Jina models
Jina models are currently available only through Elastic Inference Service (EIS) or external inference providers. Since these models rely on external connectivity, they cannot currently be deployed on machine learning nodes and are not compatible with fully air-gapped environments.
This page collects all Jina models you can use as part of the Elastic Stack.
Currently, the following models are available as built-in models:
Embedding models
jina-embeddings-v5-omni-smalljina-embeddings-v5-omni-nanojina-embeddings-v5-text-smalljina-embeddings-v5-text-nanojina-embeddings-v3
Rerankers
Different Jina models have different availability depending on your Elastic Stack version. For which embedding models are supported in each version, refer to the Elastic Inference Service supported models: embedding models table.
Embedding models convert text into vector embeddings, which are fixed-length numerical representations that capture semantic meaning. Texts with similar meaning are mapped to nearby points in vector space, so you can retrieve relevant documents with vector similarity search.

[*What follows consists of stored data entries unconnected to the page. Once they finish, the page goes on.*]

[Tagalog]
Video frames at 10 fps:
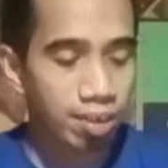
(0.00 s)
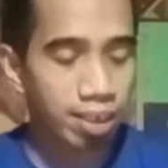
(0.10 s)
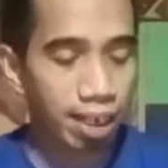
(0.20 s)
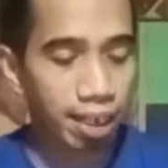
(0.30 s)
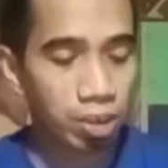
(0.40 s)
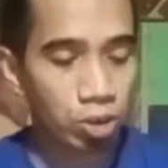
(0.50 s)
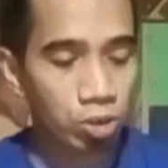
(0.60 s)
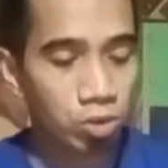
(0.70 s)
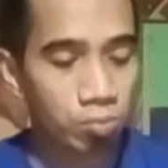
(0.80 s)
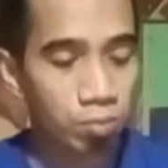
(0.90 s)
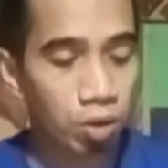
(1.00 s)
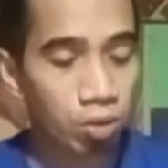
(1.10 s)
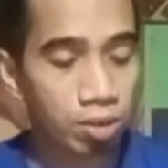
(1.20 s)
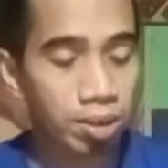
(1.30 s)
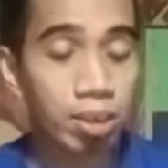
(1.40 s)
Second choice, numero
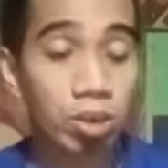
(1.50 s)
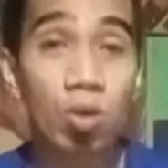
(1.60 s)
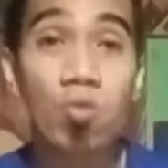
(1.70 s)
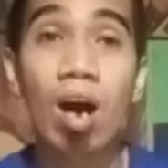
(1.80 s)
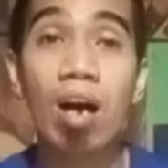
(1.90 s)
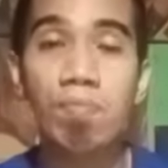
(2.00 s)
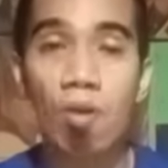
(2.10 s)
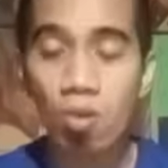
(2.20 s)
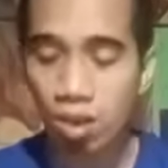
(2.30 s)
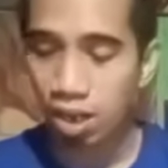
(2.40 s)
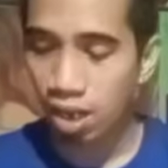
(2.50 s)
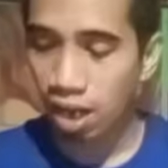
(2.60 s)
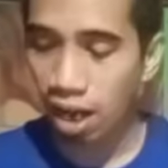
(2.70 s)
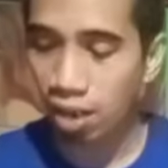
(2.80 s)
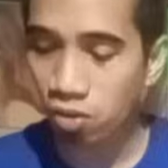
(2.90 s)
12, So Humble.
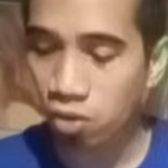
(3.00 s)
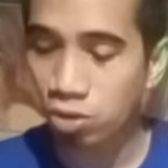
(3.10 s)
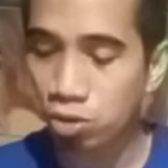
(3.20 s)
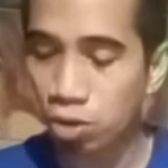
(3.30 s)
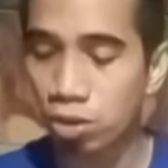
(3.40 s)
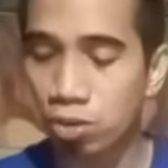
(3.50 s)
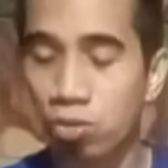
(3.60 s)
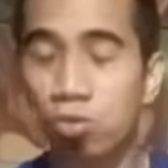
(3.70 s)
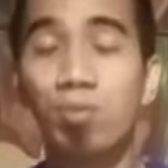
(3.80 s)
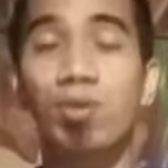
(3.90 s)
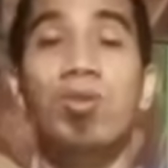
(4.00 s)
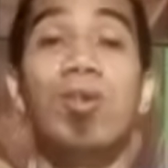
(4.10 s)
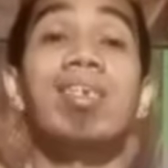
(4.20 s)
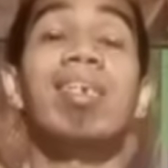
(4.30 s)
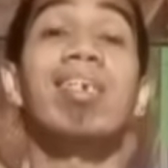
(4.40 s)
At third choice, yung numero
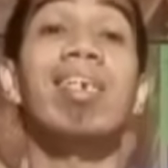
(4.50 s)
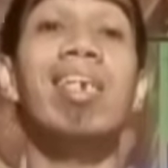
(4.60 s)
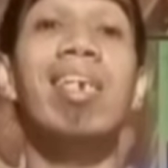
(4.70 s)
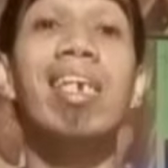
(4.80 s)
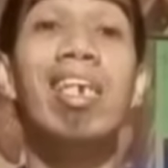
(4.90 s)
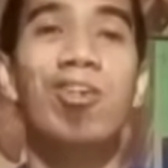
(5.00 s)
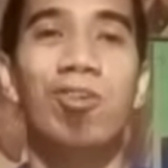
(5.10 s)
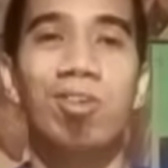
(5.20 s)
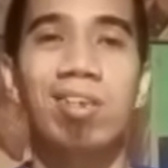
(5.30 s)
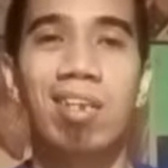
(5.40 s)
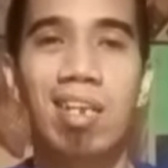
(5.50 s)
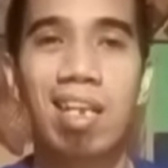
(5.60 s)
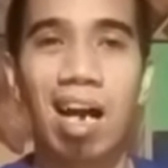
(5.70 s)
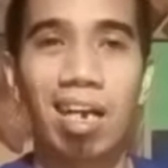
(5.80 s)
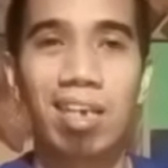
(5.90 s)
2 na si Iikot
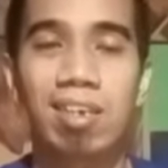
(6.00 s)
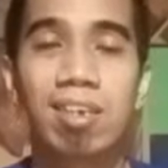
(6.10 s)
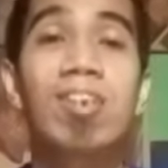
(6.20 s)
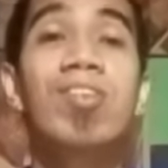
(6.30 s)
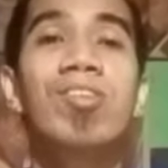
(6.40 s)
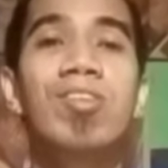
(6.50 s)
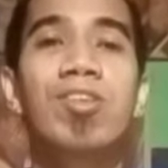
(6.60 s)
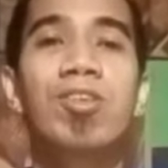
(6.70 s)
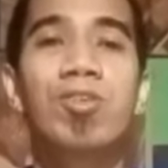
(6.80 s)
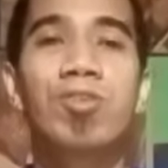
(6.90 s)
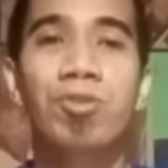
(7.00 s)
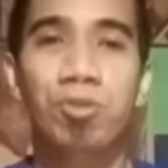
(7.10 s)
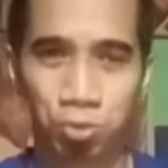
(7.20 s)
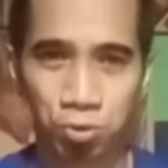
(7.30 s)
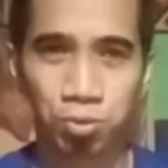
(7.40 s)
lang.
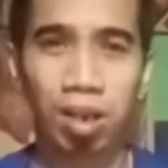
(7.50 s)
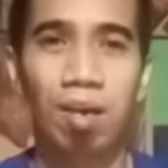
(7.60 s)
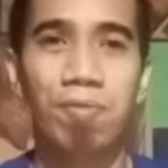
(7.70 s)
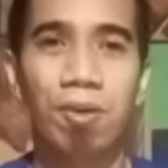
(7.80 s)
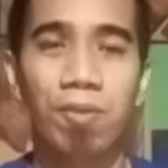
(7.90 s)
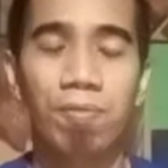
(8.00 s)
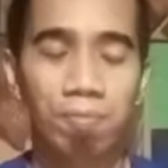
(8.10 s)
Good luck po.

When you send text to an EIS inference endpoint that uses an embedding model, the model returns a vector of floating-point numbers (for example, 1024 values). Elasticsearch stores these vectors in dense_vector fields or through the semantic_text field and uses vector similarity search to retrieve the most relevant documents for a given query. Unlike ELSER, which expands text into sparse token-weight vectors, these models produce compact dense vectors that are well suited for multilingual and cross-domain use cases. Multimodal models embed text, images, video, audio, and documents such as PDF into the same vector space so you can index and query across media types together.
The jina-embeddings-v5-omni-small model is a multimodal dense vector embedding model available through Elastic Inference Service (EIS).

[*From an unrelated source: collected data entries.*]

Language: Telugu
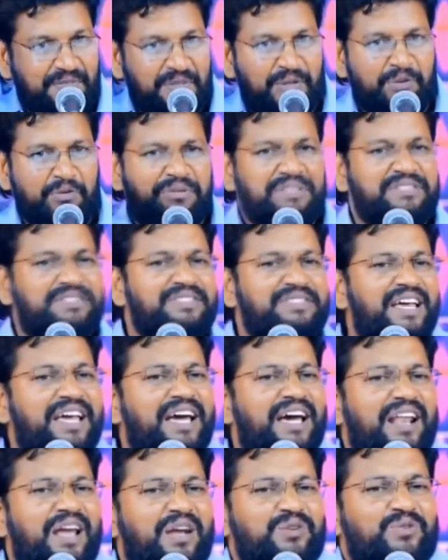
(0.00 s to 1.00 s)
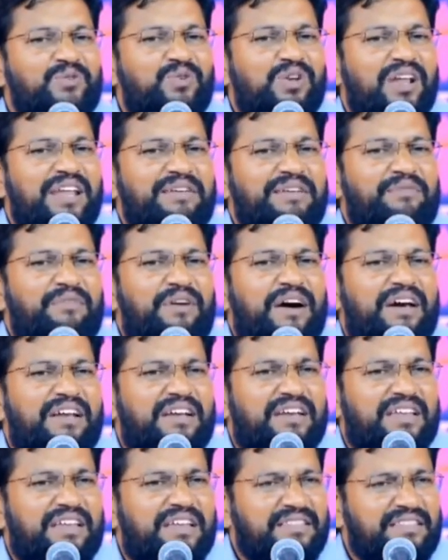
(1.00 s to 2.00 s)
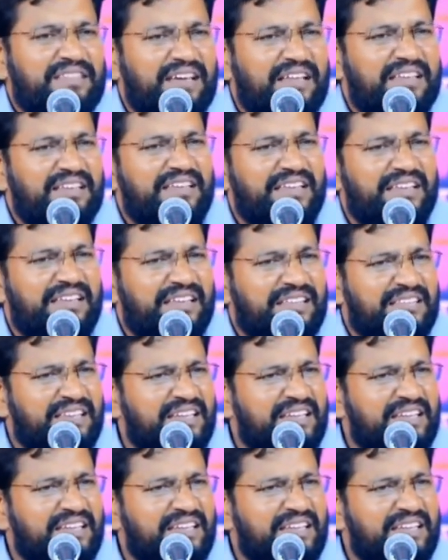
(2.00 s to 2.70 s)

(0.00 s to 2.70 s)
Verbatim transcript: నువ్వు మిస్ అయ్యాను అనుకున్న నీ వారిని నీ తల్లిని నీ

It turns text, images, video, audio, and documents such as PDF into vectors in one shared space, so you can retrieve, cluster, and score similarity across languages and media types from a single index.
The jina-embeddings-v5-omni-small model has 700M parameters, supports a 32768 token input context window, and produces 1024-dimension embeddings by default.
For more information, refer to the Elastic blog post, the model card on Hugging Face, or the model collection.
To use jina-embeddings-v5-omni-small, you must have the appropriate subscription level or the trial period activated.
This request creates a new inference endpoint. The URL path uses the embedding task type and ends with the inference_id you want to use (eis-jina-embeddings-v5-omni-small here).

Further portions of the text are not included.